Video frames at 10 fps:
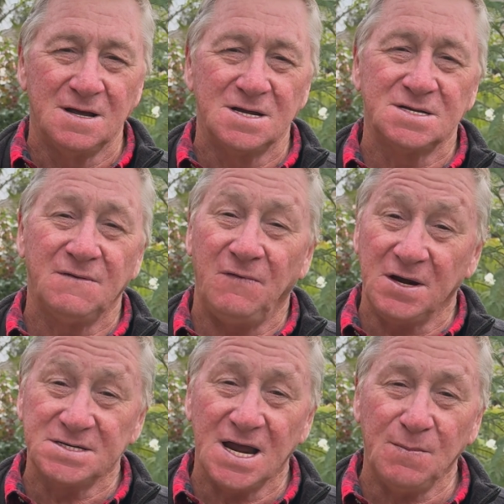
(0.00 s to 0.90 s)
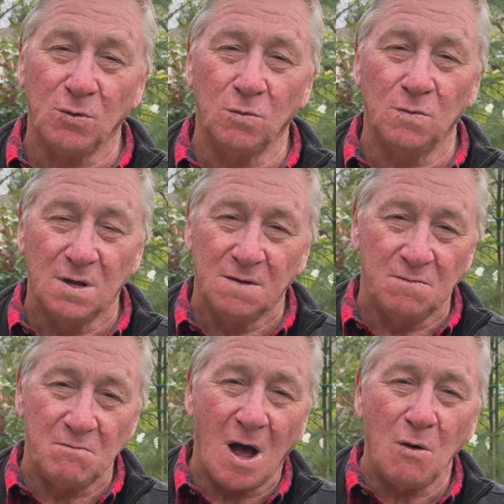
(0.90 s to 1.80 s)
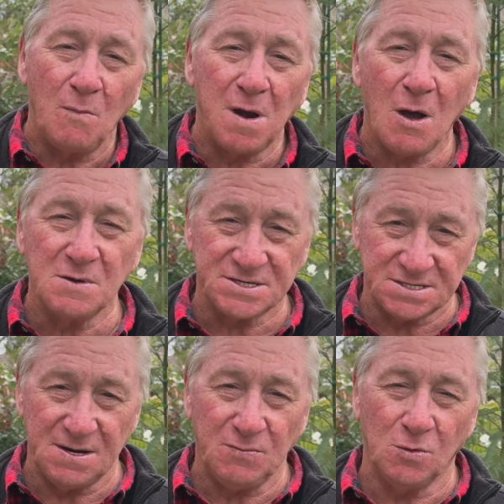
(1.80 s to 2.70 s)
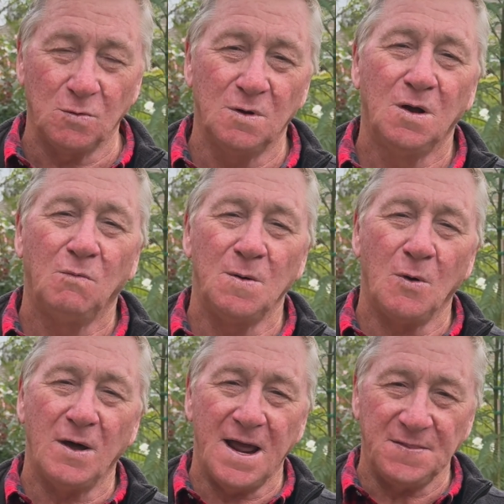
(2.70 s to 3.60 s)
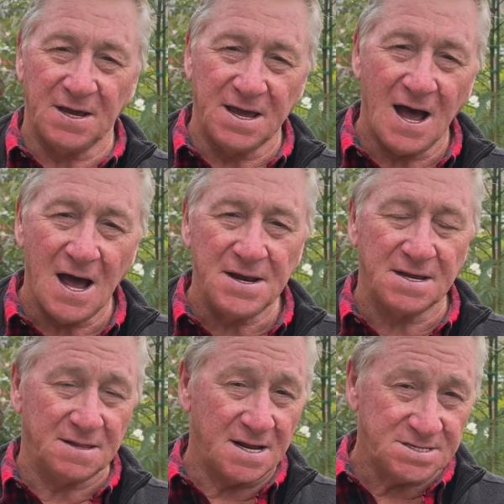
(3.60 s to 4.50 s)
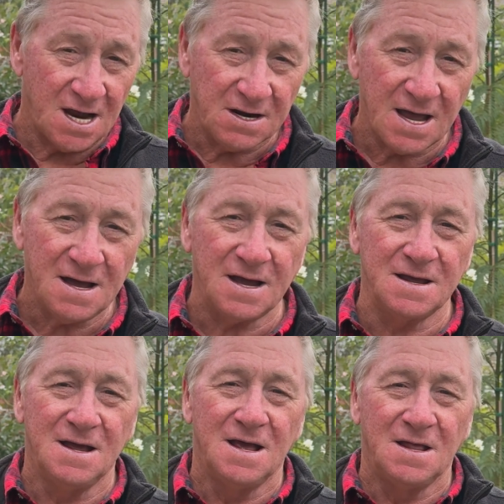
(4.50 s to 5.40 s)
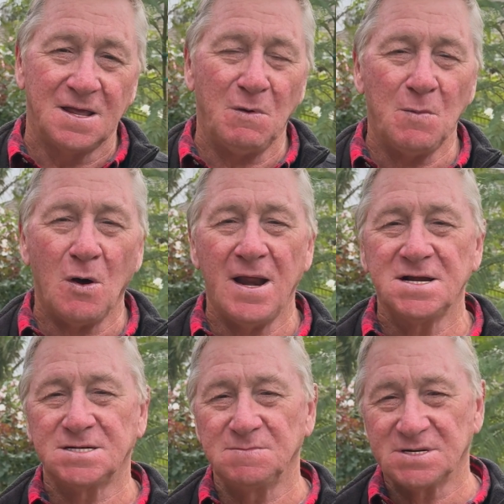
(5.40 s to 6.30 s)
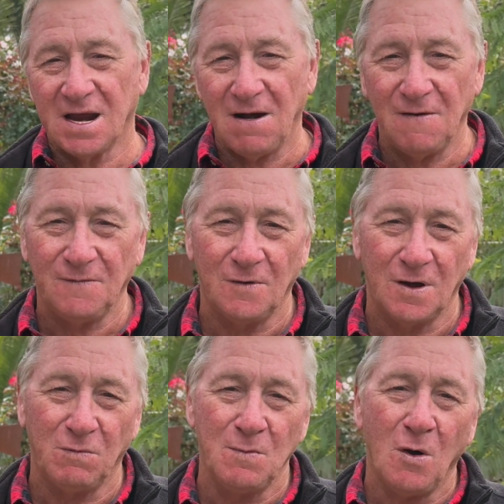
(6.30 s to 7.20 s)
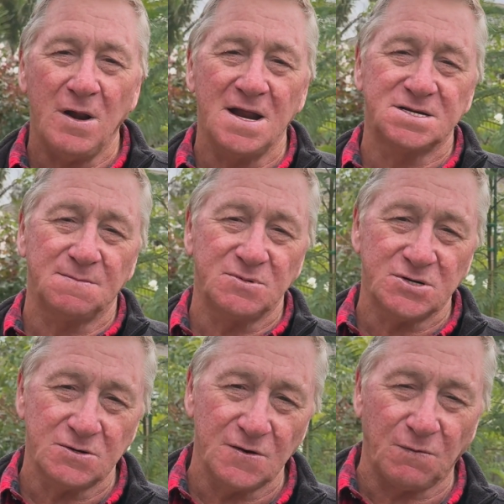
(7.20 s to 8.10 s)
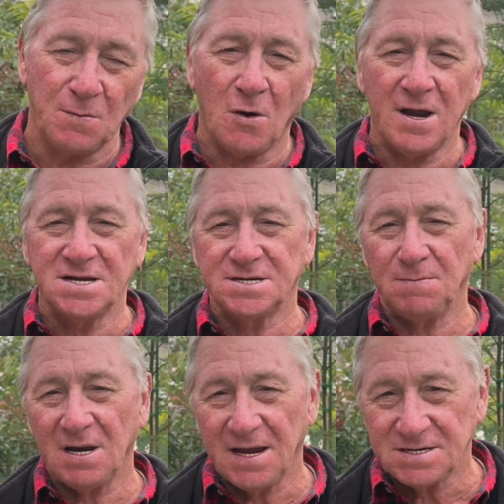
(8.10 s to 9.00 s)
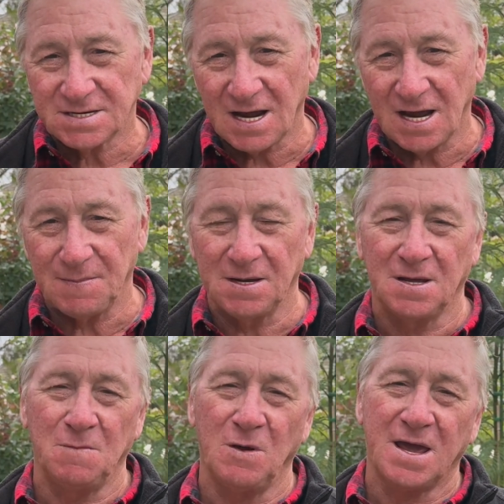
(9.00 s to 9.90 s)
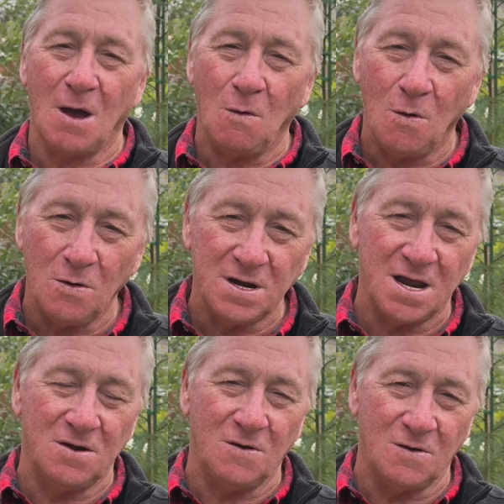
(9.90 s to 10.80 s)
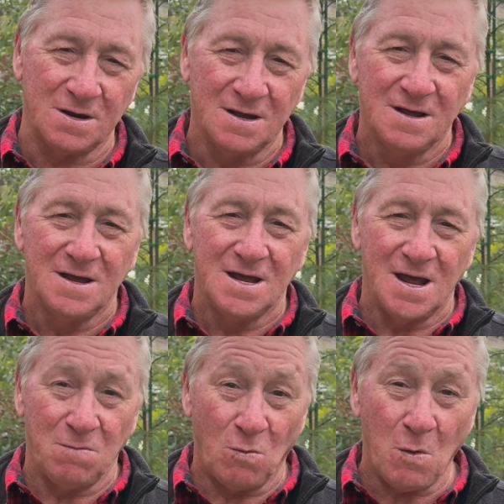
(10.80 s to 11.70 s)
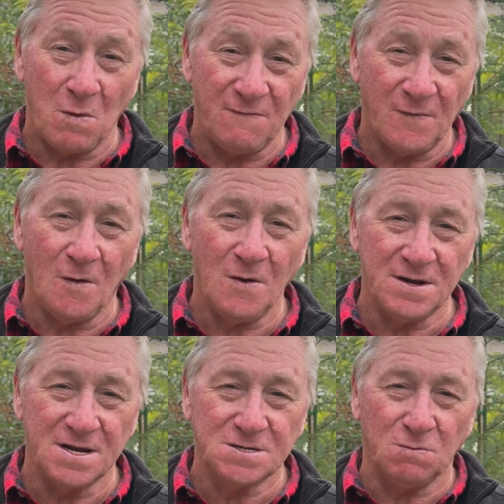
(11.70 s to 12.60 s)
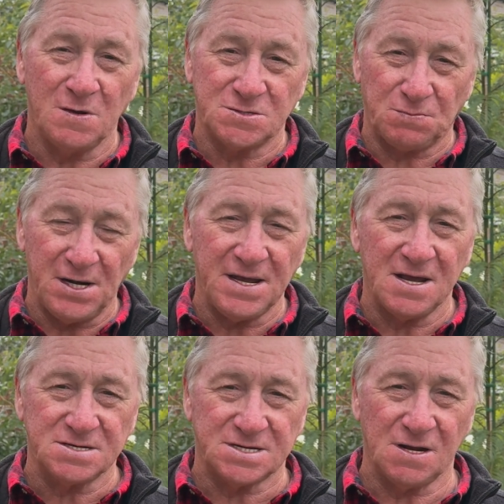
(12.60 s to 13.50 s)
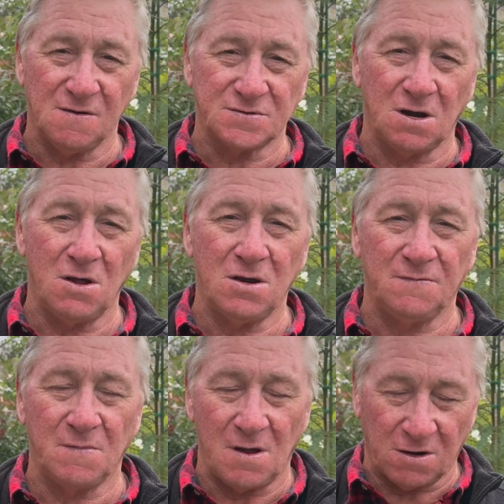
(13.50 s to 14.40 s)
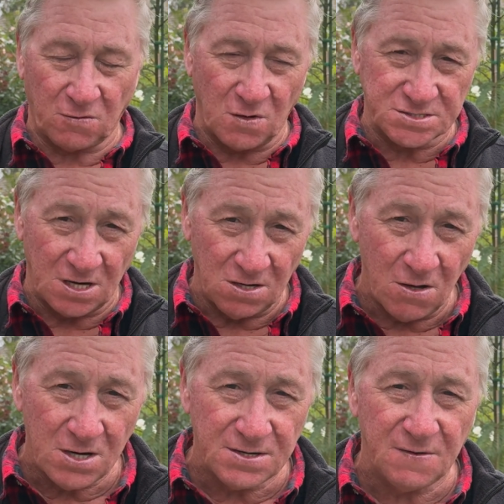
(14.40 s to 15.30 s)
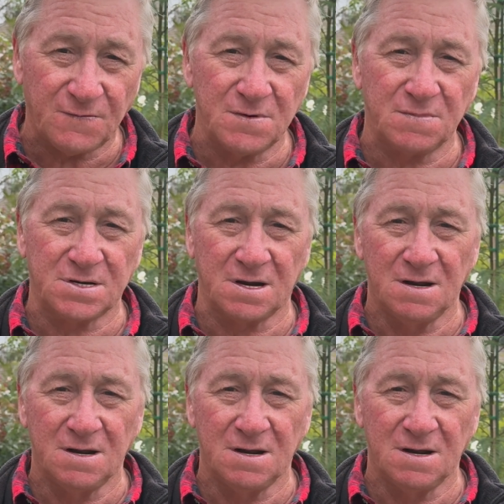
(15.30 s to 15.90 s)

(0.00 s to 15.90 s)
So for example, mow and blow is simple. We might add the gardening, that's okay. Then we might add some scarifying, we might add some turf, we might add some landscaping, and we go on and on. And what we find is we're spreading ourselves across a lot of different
...
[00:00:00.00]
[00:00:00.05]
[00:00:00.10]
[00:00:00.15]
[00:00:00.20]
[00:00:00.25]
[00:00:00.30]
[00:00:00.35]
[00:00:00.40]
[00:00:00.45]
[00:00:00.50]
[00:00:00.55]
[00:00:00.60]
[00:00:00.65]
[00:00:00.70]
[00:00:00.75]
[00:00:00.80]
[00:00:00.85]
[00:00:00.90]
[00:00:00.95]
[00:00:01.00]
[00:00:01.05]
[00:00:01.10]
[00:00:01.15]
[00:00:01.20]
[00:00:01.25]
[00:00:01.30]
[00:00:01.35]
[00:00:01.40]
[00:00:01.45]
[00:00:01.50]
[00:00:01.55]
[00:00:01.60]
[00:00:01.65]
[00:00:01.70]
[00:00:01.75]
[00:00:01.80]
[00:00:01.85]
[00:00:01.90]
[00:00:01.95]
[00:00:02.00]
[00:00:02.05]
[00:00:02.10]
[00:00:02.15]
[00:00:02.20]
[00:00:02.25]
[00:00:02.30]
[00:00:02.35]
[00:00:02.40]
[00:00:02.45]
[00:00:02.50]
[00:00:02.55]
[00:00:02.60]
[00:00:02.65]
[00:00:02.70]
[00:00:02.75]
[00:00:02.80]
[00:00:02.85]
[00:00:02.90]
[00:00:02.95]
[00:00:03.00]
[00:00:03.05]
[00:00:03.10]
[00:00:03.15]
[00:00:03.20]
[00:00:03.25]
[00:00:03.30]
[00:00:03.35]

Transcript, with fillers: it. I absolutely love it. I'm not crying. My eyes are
...
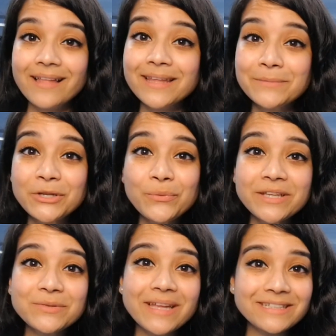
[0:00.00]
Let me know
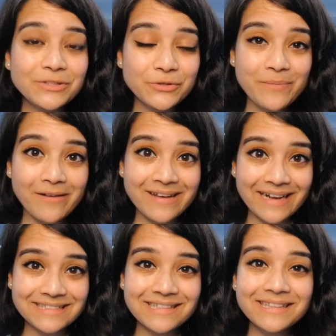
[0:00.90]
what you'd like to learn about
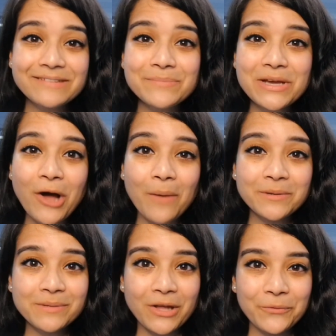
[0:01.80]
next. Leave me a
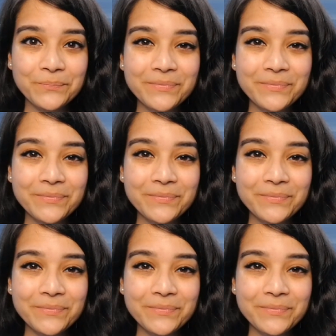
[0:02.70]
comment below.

Problem to work on:
Everything from the line with "[00:00:01.10]" through the line with "[00:00:02.90]" in the listing above must be retyped exactly, with nothing added.

Exercise result:
[00:00:01.10]
[00:00:01.15]
[00:00:01.20]
[00:00:01.25]
[00:00:01.30]
[00:00:01.35]
[00:00:01.40]
[00:00:01.45]
[00:00:01.50]
[00:00:01.55]
[00:00:01.60]
[00:00:01.65]
[00:00:01.70]
[00:00:01.75]
[00:00:01.80]
[00:00:01.85]
[00:00:01.90]
[00:00:01.95]
[00:00:02.00]
[00:00:02.05]
[00:00:02.10]
[00:00:02.15]
[00:00:02.20]
[00:00:02.25]
[00:00:02.30]
[00:00:02.35]
[00:00:02.40]
[00:00:02.45]
[00:00:02.50]
[00:00:02.55]
[00:00:02.60]
[00:00:02.65]
[00:00:02.70]
[00:00:02.75]
[00:00:02.80]
[00:00:02.85]
[00:00:02.90]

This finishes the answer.